_Task item_. Repeat the records in full. No pictures belong in the copy.

_Data in this exercise_.
- - - - - - -

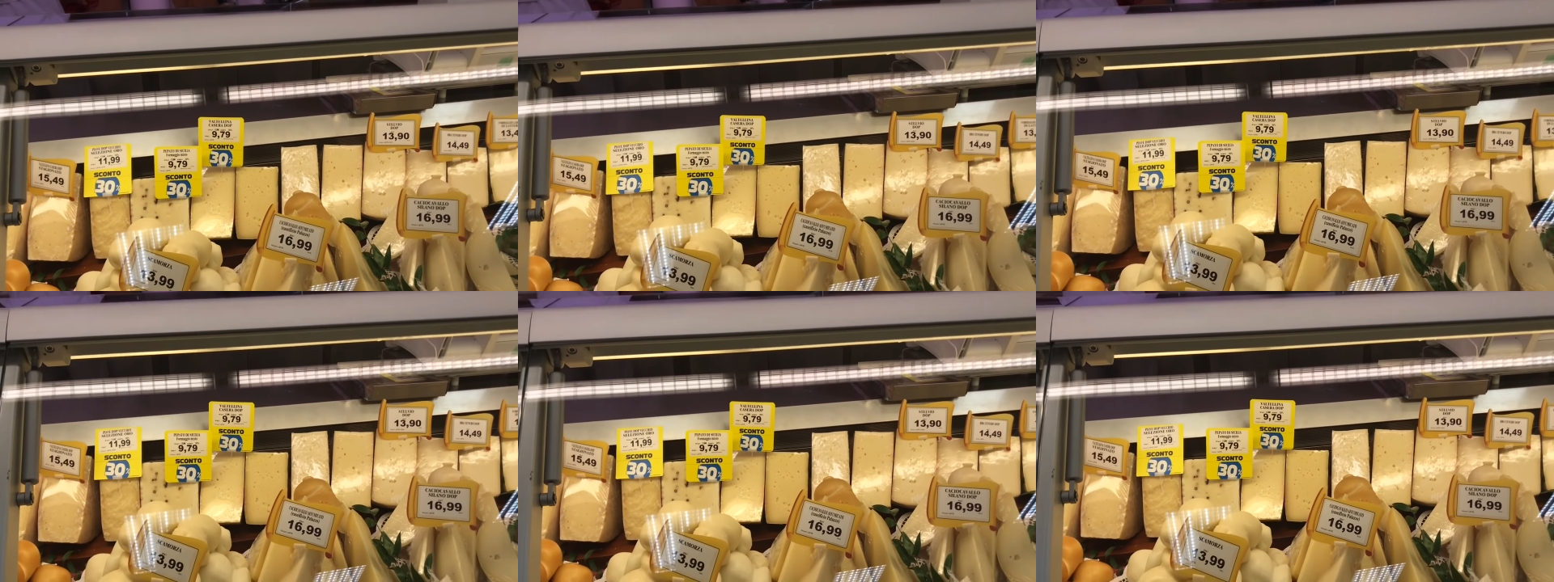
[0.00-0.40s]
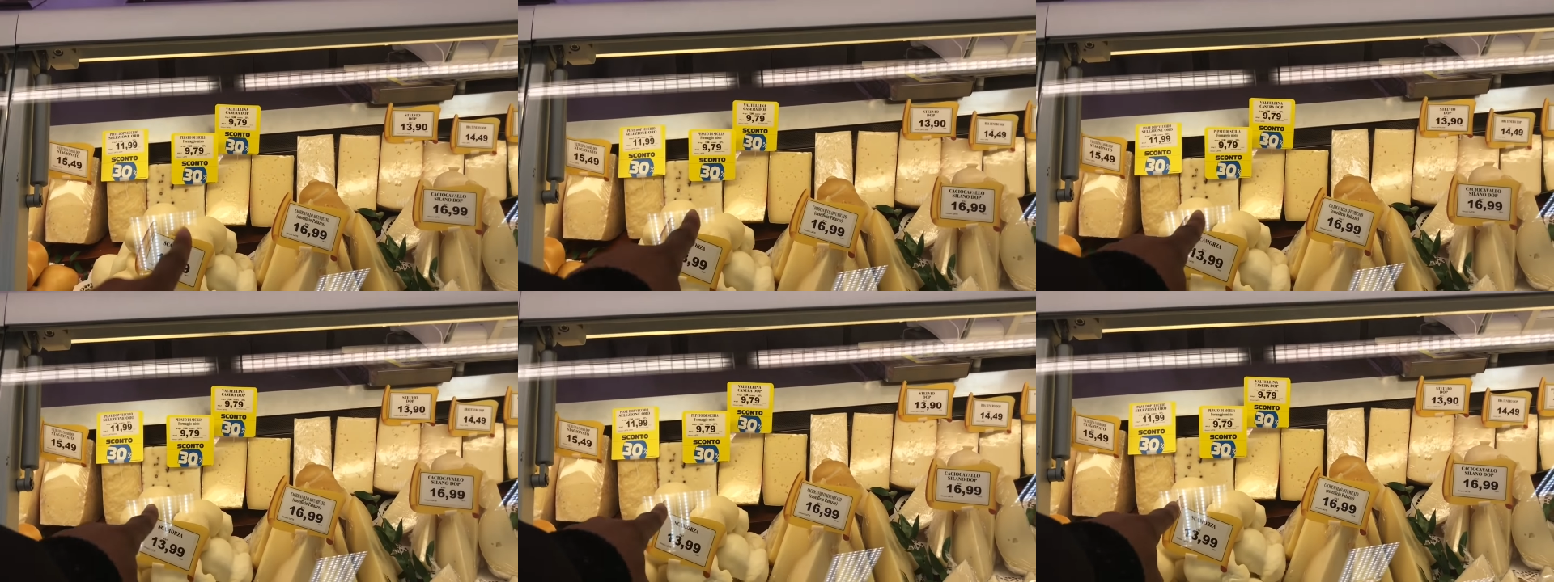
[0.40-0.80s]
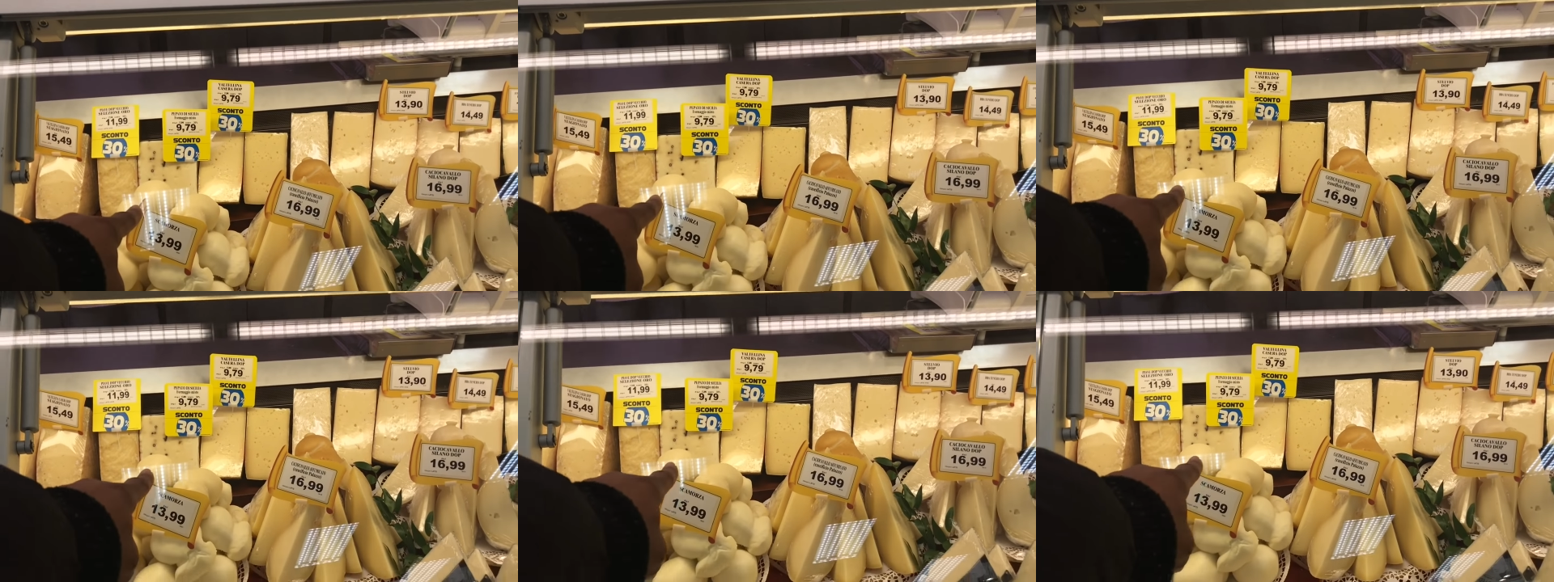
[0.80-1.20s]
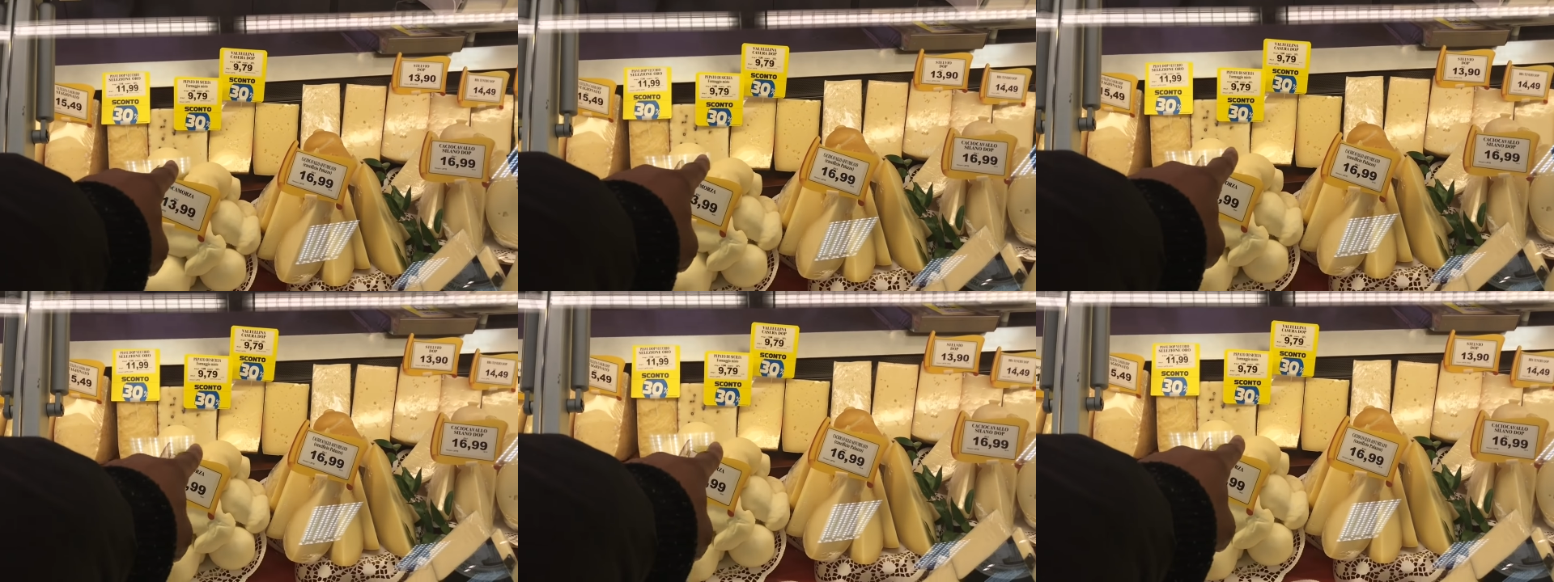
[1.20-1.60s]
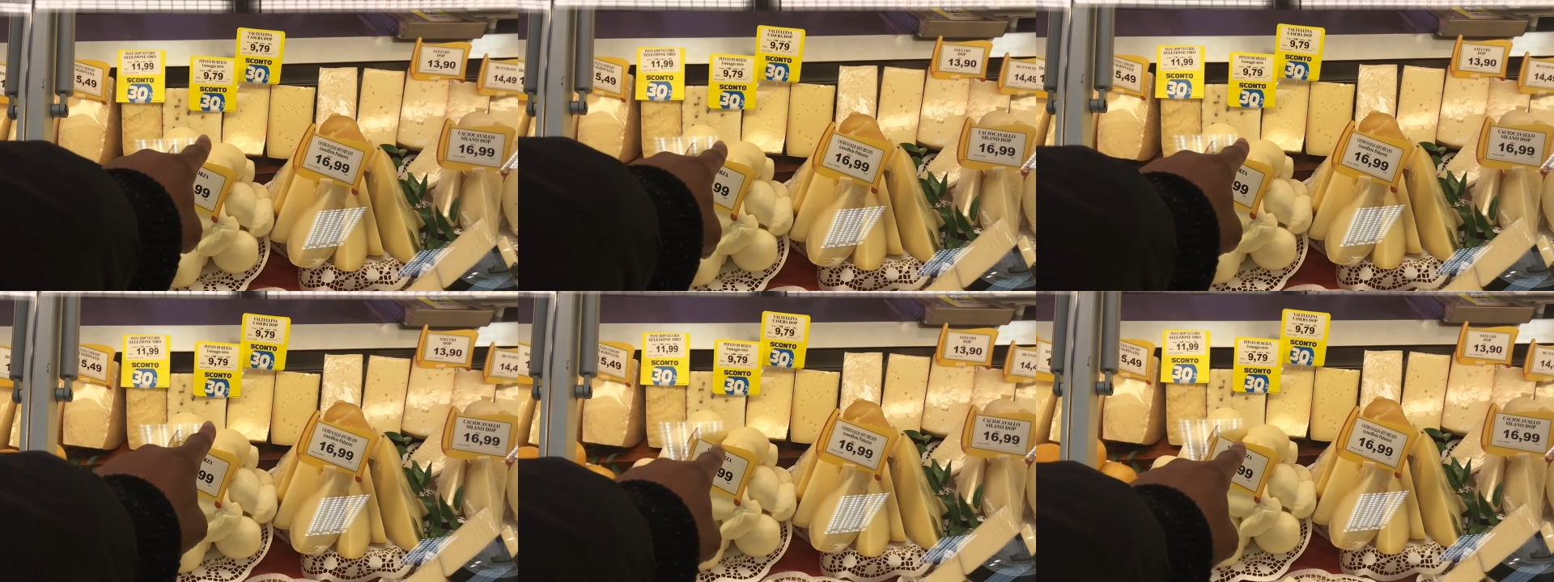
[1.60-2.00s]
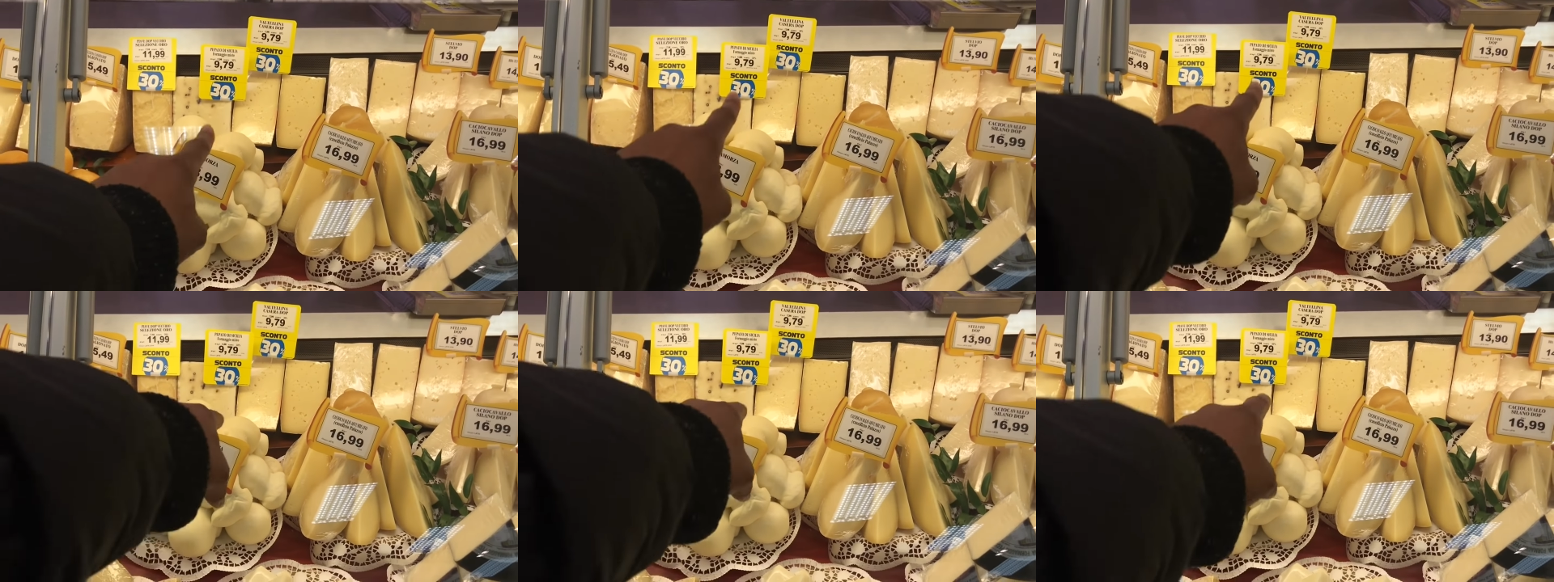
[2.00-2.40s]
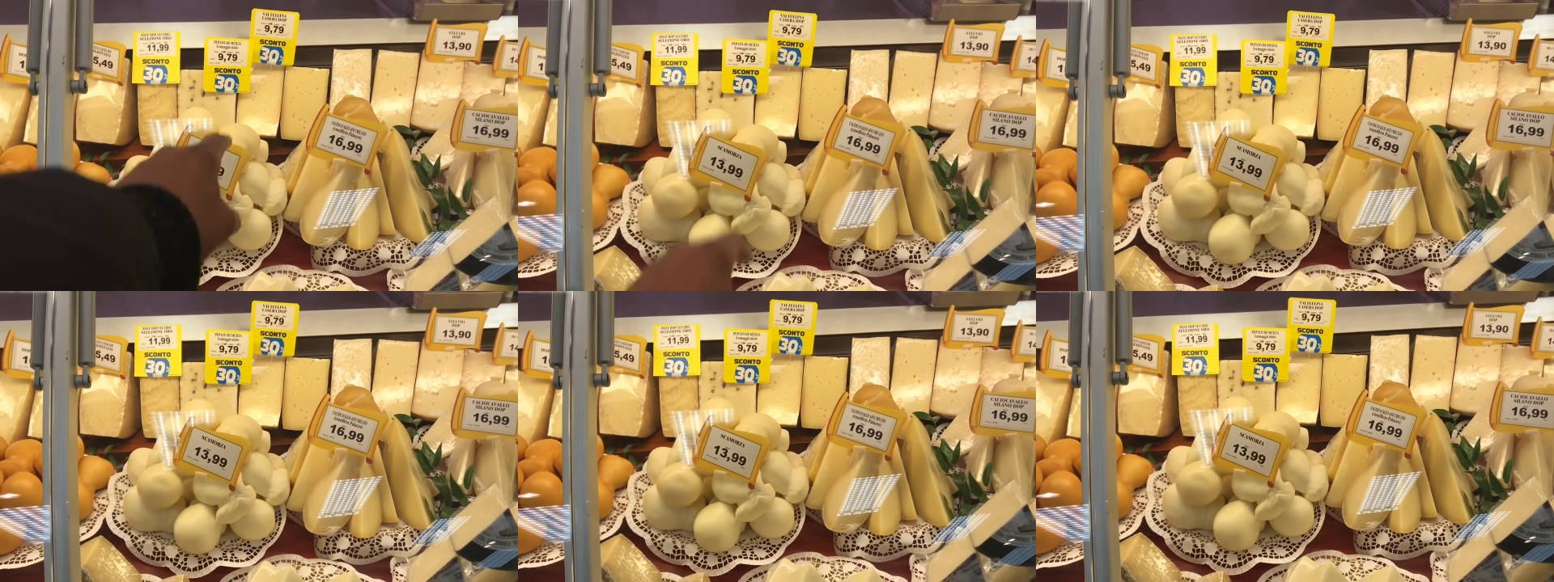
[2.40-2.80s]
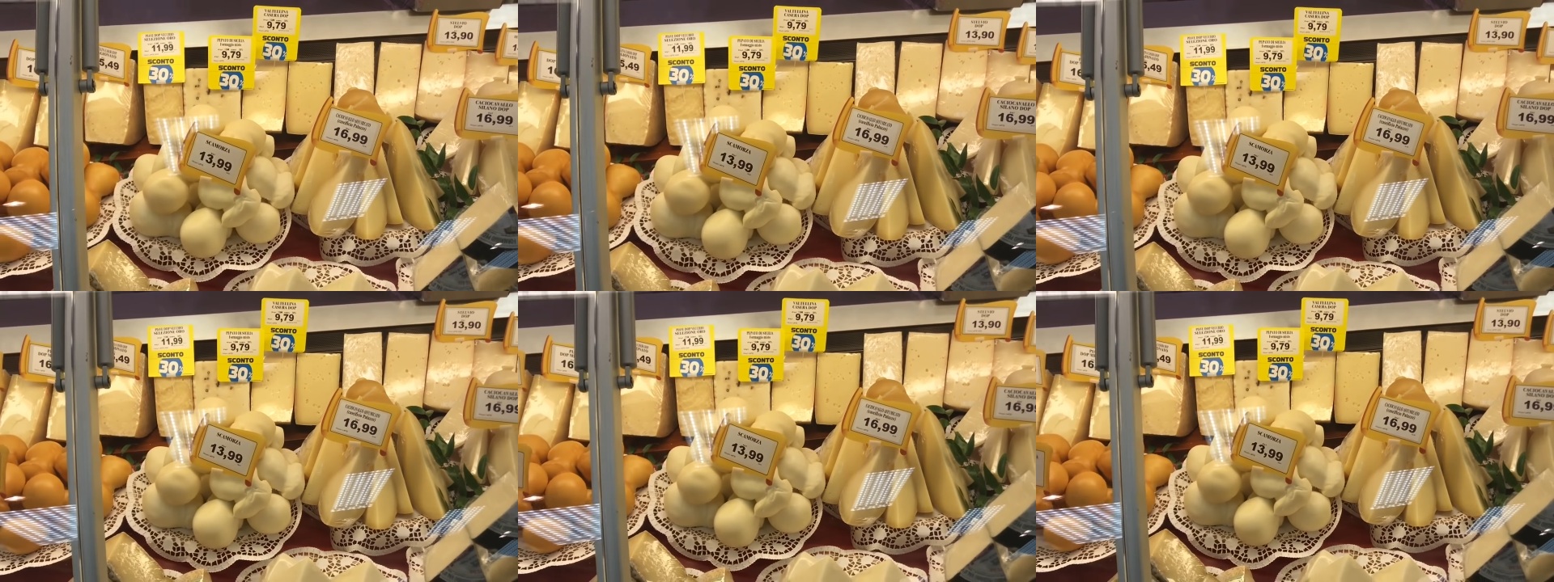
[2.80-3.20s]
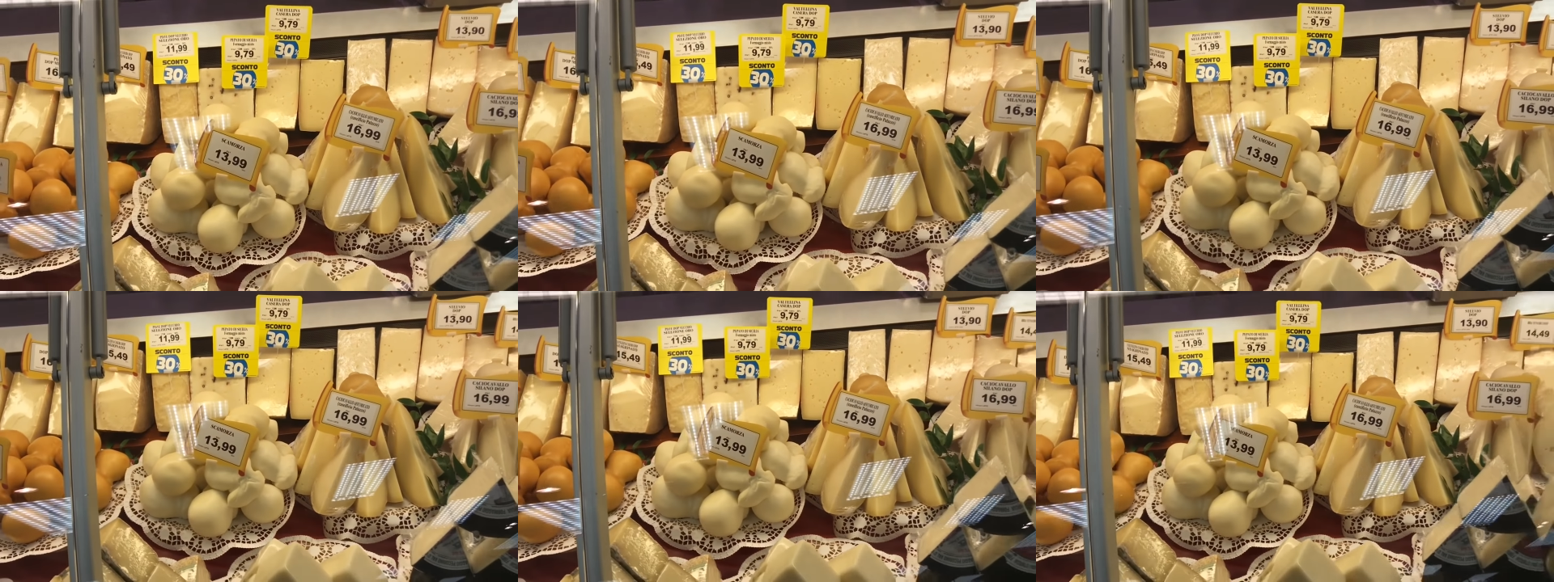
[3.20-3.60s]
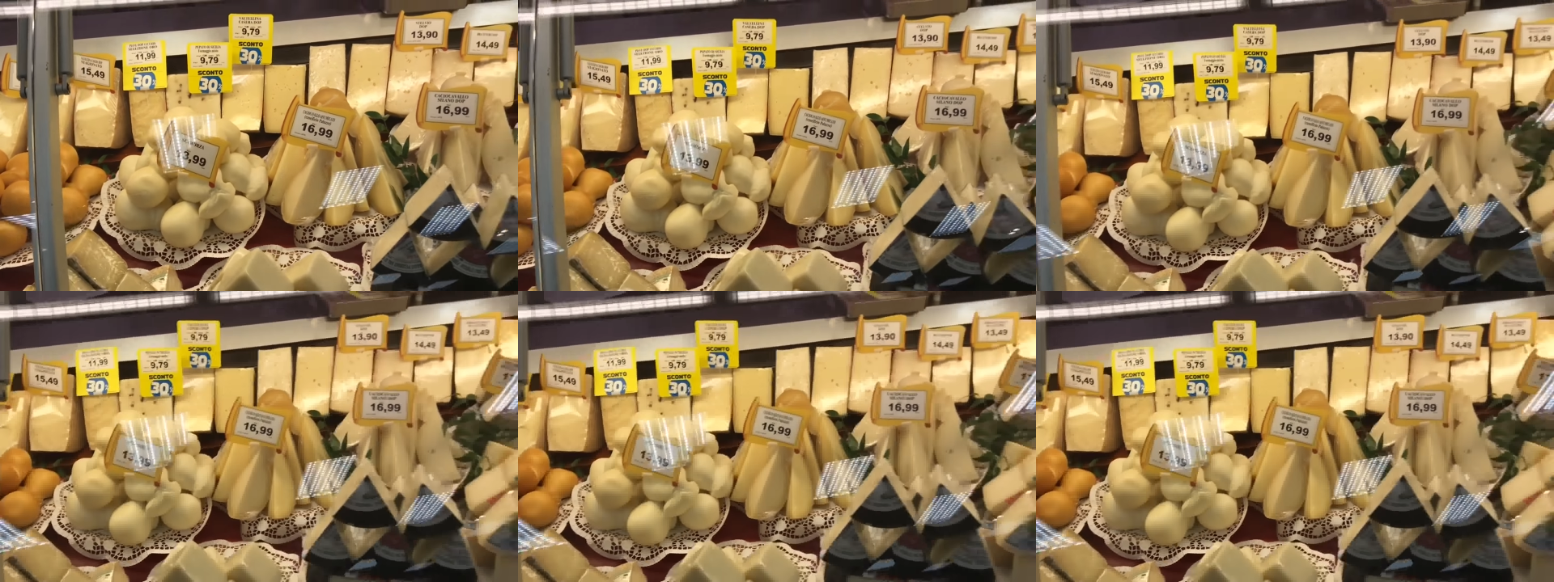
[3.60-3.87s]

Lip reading: (no speaker visible)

- - - - - - -

_Solved exercise_.
[0.00-0.40s]
[0.40-0.80s]
[0.80-1.20s]
[1.20-1.60s]
[1.60-2.00s]
[2.00-2.40s]
[2.40-2.80s]
[2.80-3.20s]
[3.20-3.60s]
[3.60-3.87s]

Lip reading: (no speaker visible)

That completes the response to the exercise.